** Opening EXERCISE MATERIAL block **

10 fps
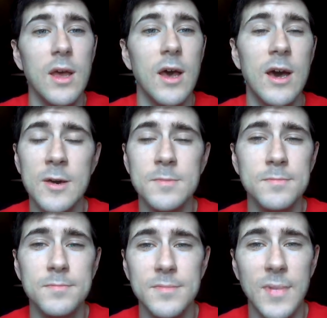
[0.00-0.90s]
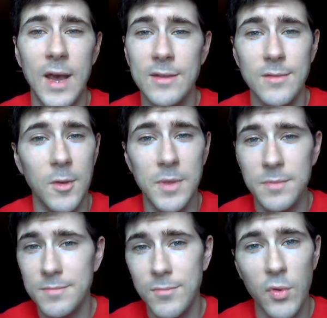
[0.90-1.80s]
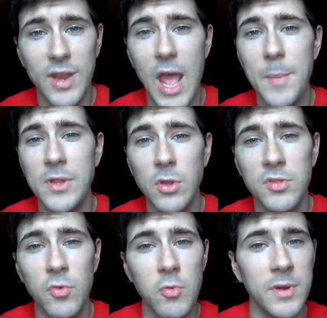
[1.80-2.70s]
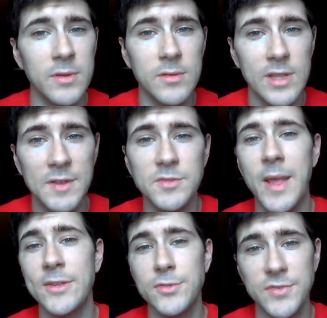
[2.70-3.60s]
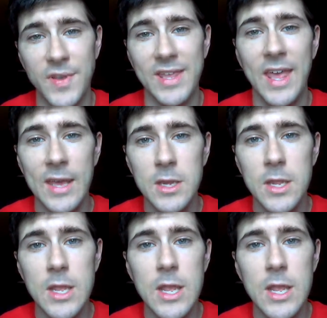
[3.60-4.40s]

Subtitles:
I'll be more than happy to look through them and give some answers if I can.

** Closing EXERCISE MATERIAL block **

PROBLEM »
No picture is to appear in the copy; every entry above is otherwise to be printed verbatim.

SOLUTION TO THE EXERCISE »
10 fps
[0.00-0.90s]
[0.90-1.80s]
[1.80-2.70s]
[2.70-3.60s]
[3.60-4.40s]

Subtitles:
I'll be more than happy to look through them and give some answers if I can.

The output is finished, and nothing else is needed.